Kwek Yu Xuan weighed only 212 grams at birth, making her, among surviving premature infants, “the smallest baby in the world.” However, extreme prematurity has a price for the child’s future.
- Kwek Yu Xuan was born at 25 weeks, a record. She is one of the “very premature babies”.
- “Medium” prematurity corresponds to a birth occurring between the 32nd and 36th week of completed amenorrhea (7 to 8 months of pregnancy), “great prematurity” corresponding to a birth occurring between the 28th and 32nd WA (6 to 7 months of pregnancy), and “very great prematurity” for births before 28 weeks, i.e. below 6 months of pregnancy.
Kwek Yu Xuan is a baby girl who was born at 25 weeks of pregnancy in Singapore on June 9, 2020. The majority of babies are born between 39 and 41 weeks. Hospitalized for the first 13 months of her life in intensive care at the National University Hospital, she is now out of the woods and was finally able to return home…
Great prematurity: it concerns 1 to 2% of births
The tallest man, or the hairiest in the world, if they make you smile, unfortunately rub shoulders in medicine with records that are much less “medically” funny. In particular, we have always been presented with the smallest preemie in the world as a victory of modern medicine. Even if what follows will probably bring me a barrage of not very tender letters, it has been a long time since very large medical services devoted to prematurity gave up the hunt for this type of record. We could probably go below the 212 grams displayed by doctors in Singapore. But these battles often have a terrible price to pay which is highly dependent on birth weight and size.
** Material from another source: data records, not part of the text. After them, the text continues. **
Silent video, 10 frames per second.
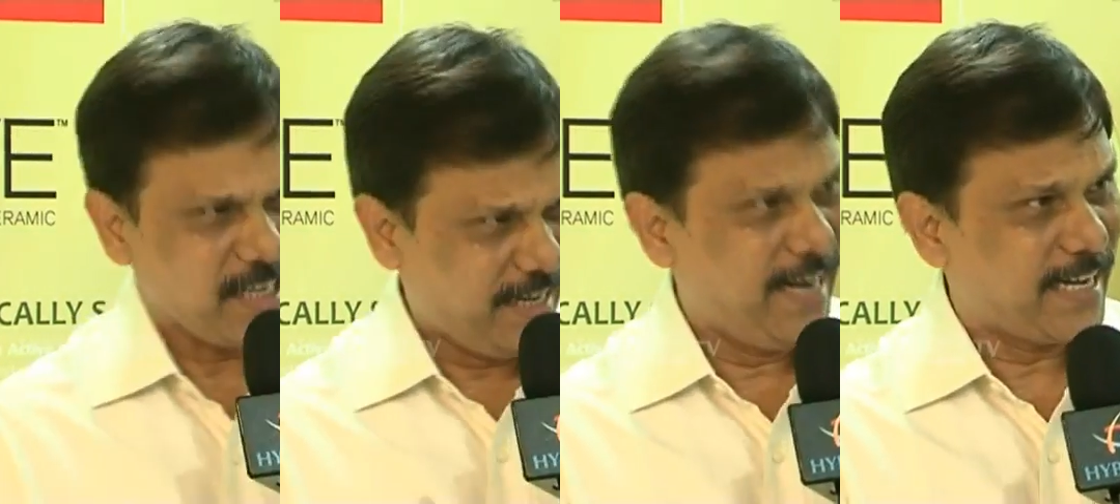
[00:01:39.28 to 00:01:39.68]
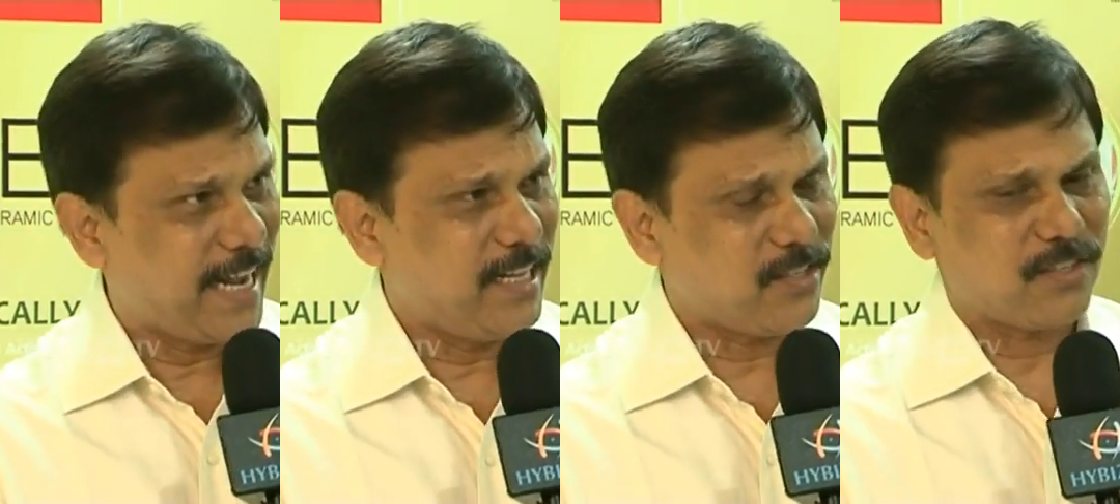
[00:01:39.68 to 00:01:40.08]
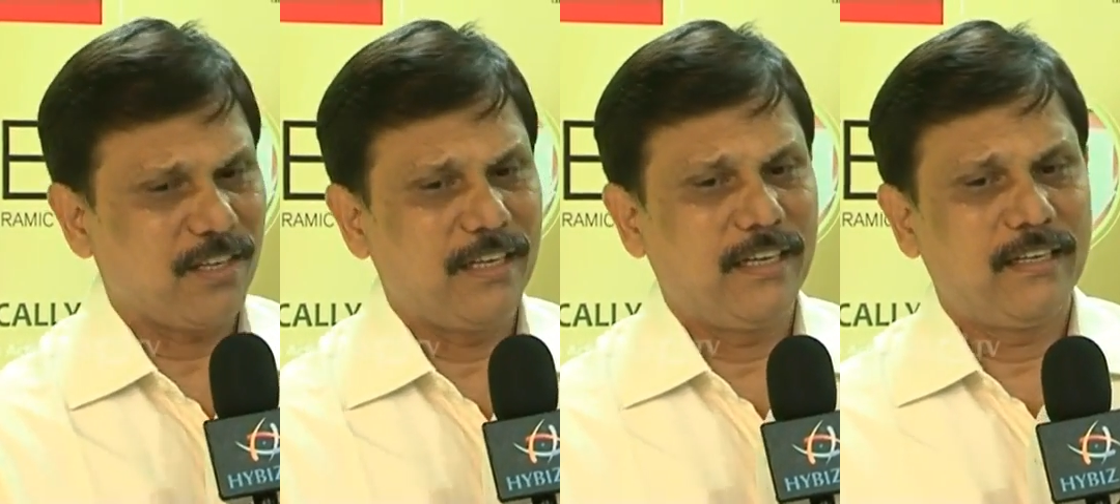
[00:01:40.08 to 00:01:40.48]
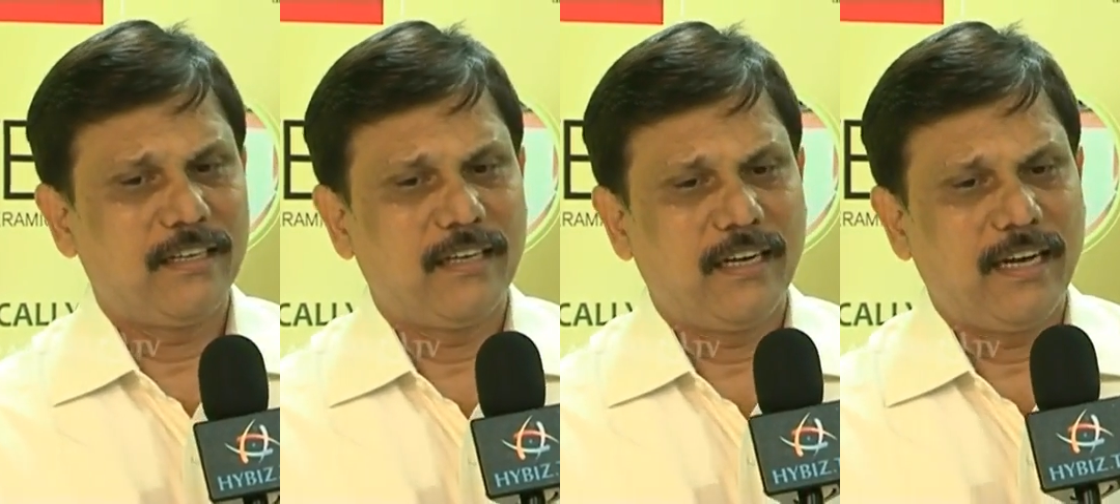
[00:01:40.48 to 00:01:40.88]
lay tiles
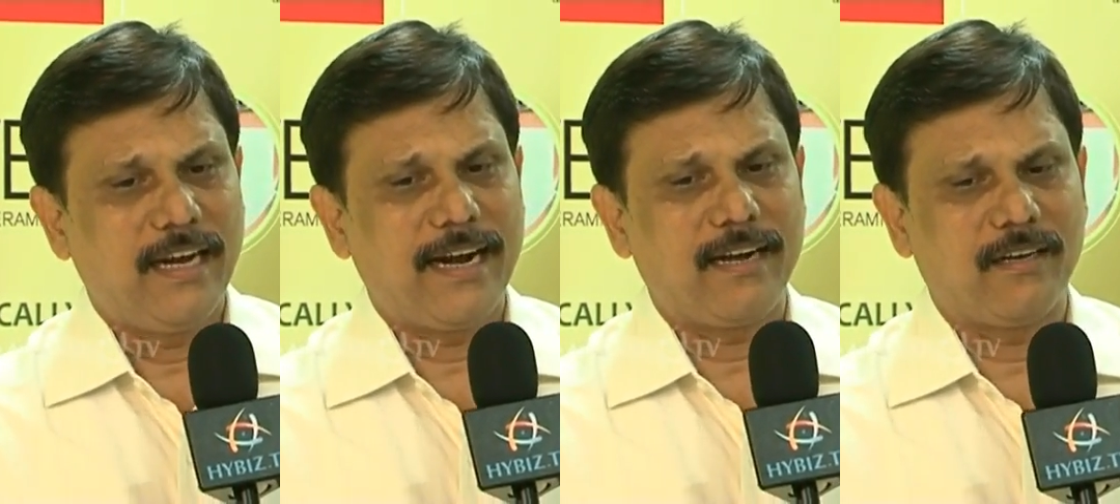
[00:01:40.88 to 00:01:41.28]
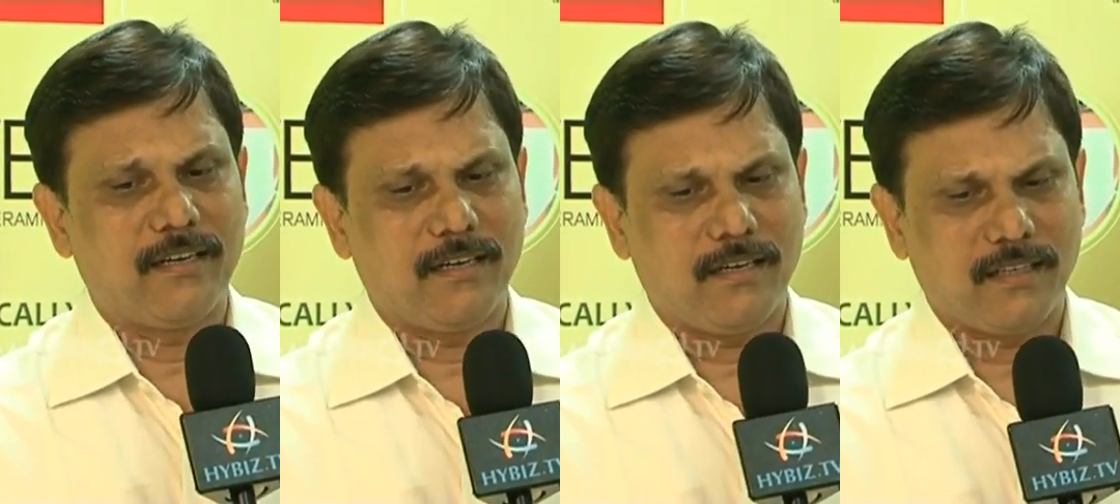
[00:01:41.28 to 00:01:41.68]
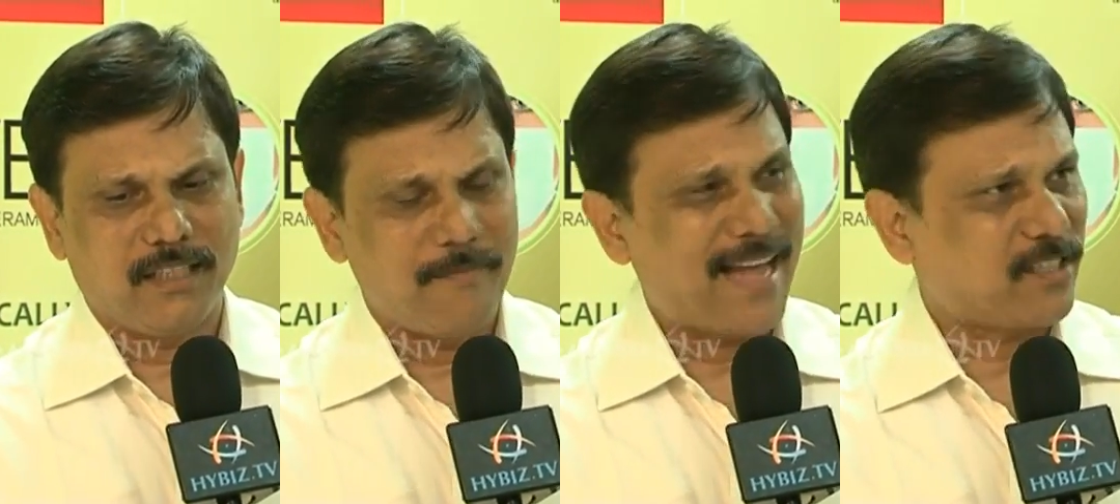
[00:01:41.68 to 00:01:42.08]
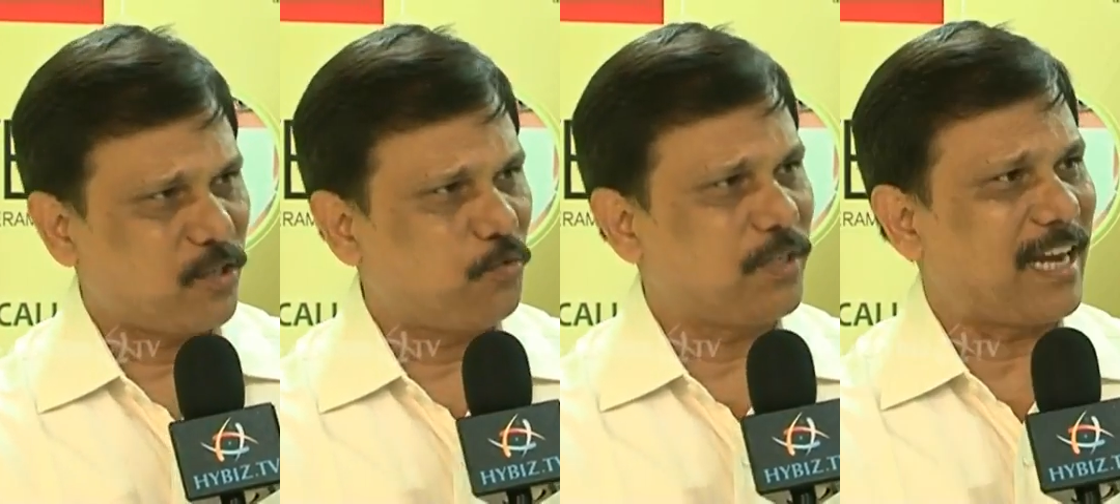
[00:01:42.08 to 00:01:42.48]
and uh, the
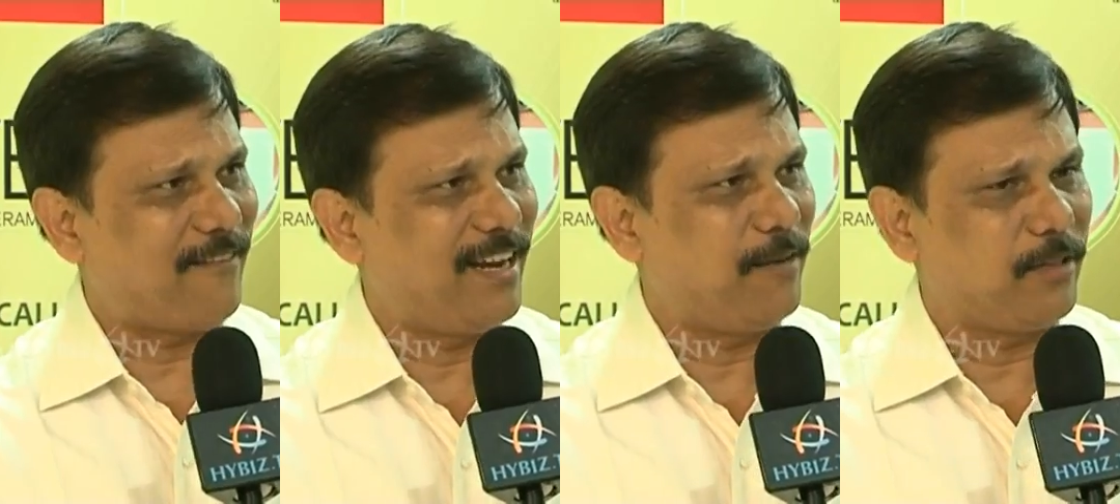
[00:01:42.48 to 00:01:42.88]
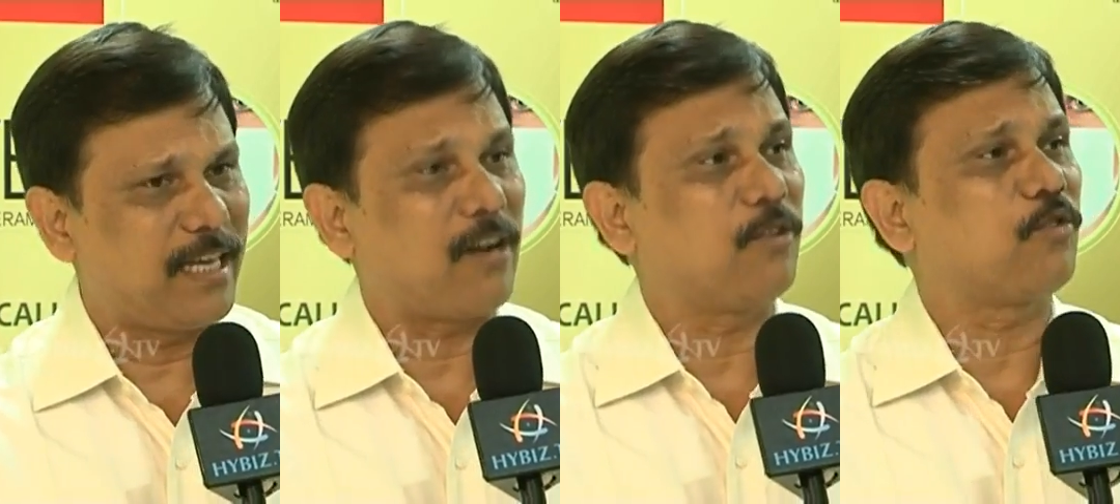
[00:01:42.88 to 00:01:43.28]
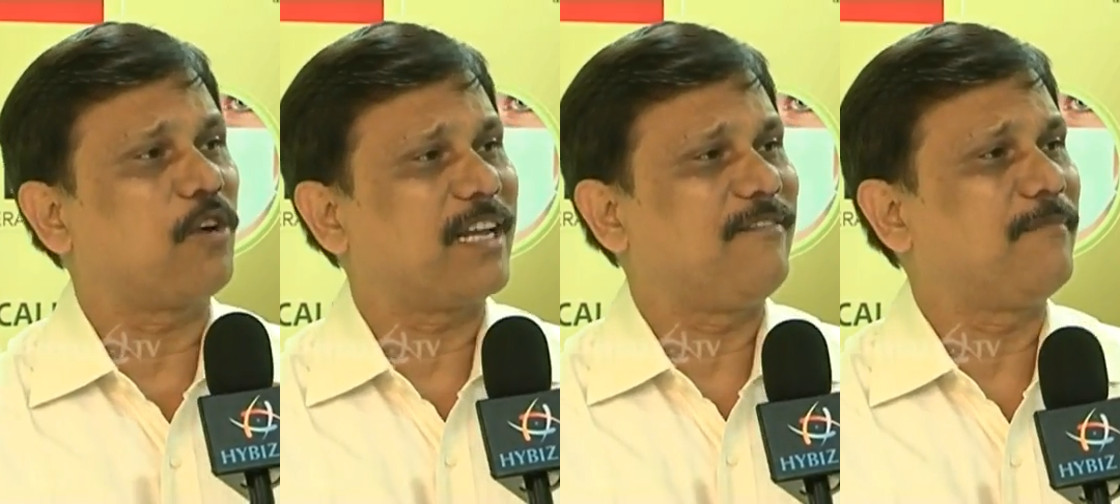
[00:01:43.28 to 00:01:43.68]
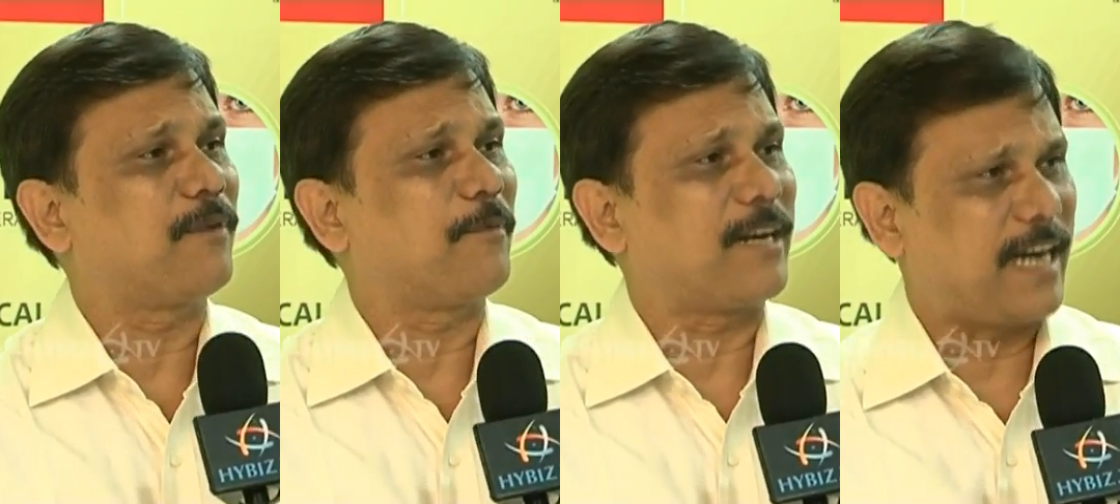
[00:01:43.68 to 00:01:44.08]
masons which are available they are also not given
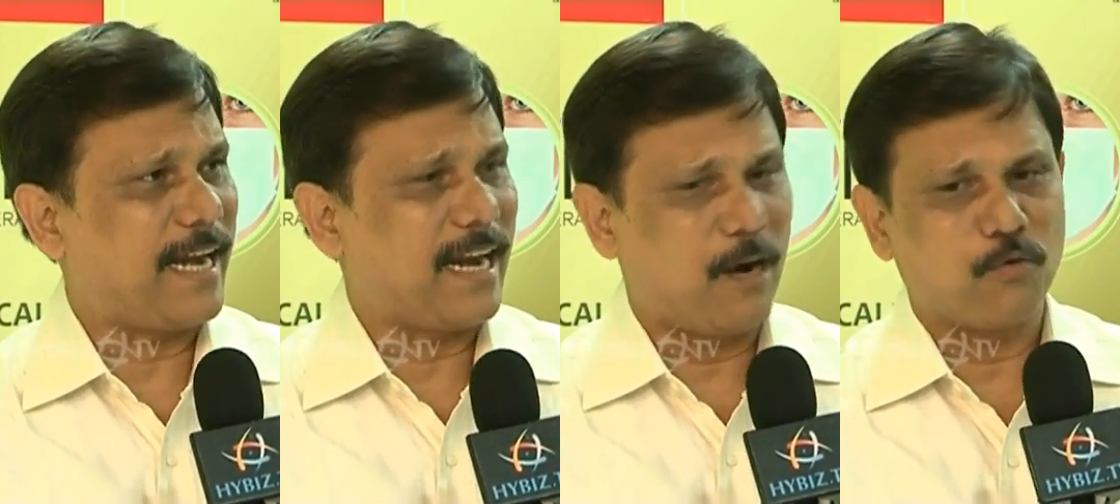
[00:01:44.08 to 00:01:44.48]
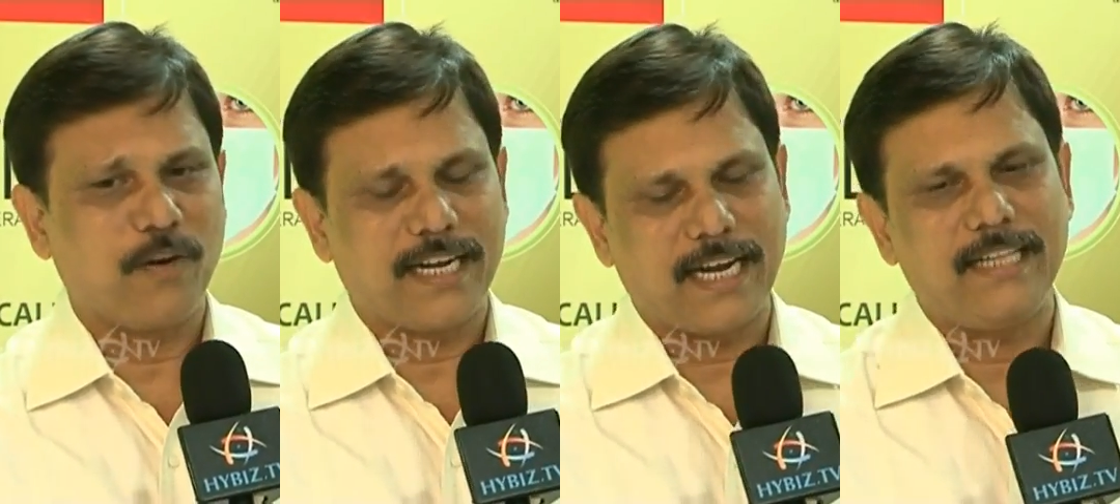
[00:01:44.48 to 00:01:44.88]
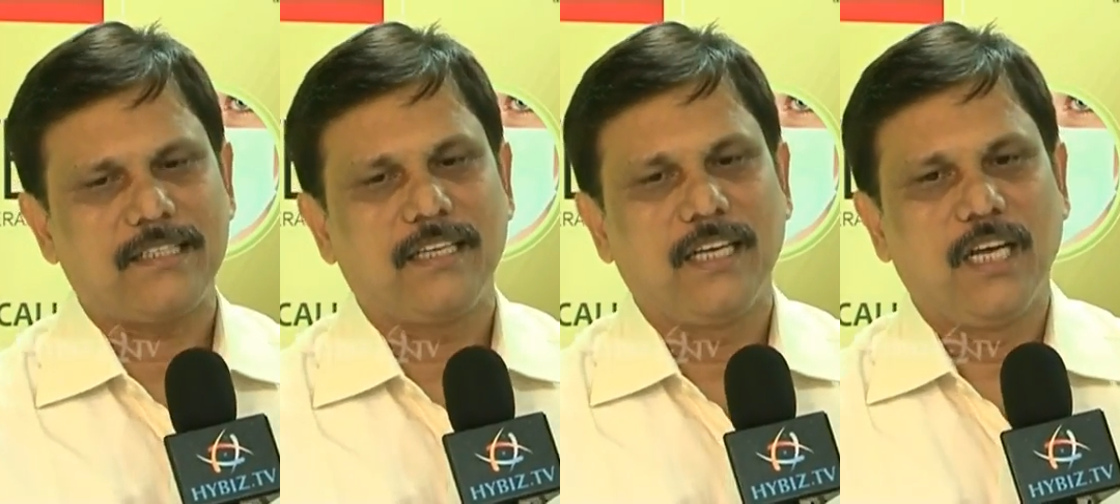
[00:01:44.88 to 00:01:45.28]
proper training how to lay tiles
Extreme prematurity is defined as delivery before 32 weeks – 25 weeks in the case of the record baby. It concerns 1 to 2% of pregnancies, and – which worries doctors – is constantly increasing. Of course, this is not linked to any degradation of our atmosphere, as some imagine, but rather to spectacular progress in medicine: in vitro fertilization, which has increased the number of multiple pregnancies, and above all , thanks to the increased surveillance of the mother and her fetus, which makes it possible to detect more quickly the suffering of the baby in the mother’s womb and to trigger premature labor.
Birth mortality rate less than 6 per 1,000 in rich countries
For a long time, the degree of evolution of a country’s civilization was measured by the reduction in the mortality rate at birth, dropping from dramatic figures – still the rule in poor countries – to less than 6 per 1,000 in the northern European countries. We now know that this threshold should not be crossed, because not all pregnancies are viable and nature knows perfectly well how to reject abnormal eggs.
However, the most notable progress has been in resuscitation, which has managed to get these doomed babies through the critical 3 to 6 months during which the weight becomes compatible with a life without a machine, but with a price to pay – mental handicap or physical. For example, an American study shows that 43% of very premature infants must follow assisted teaching.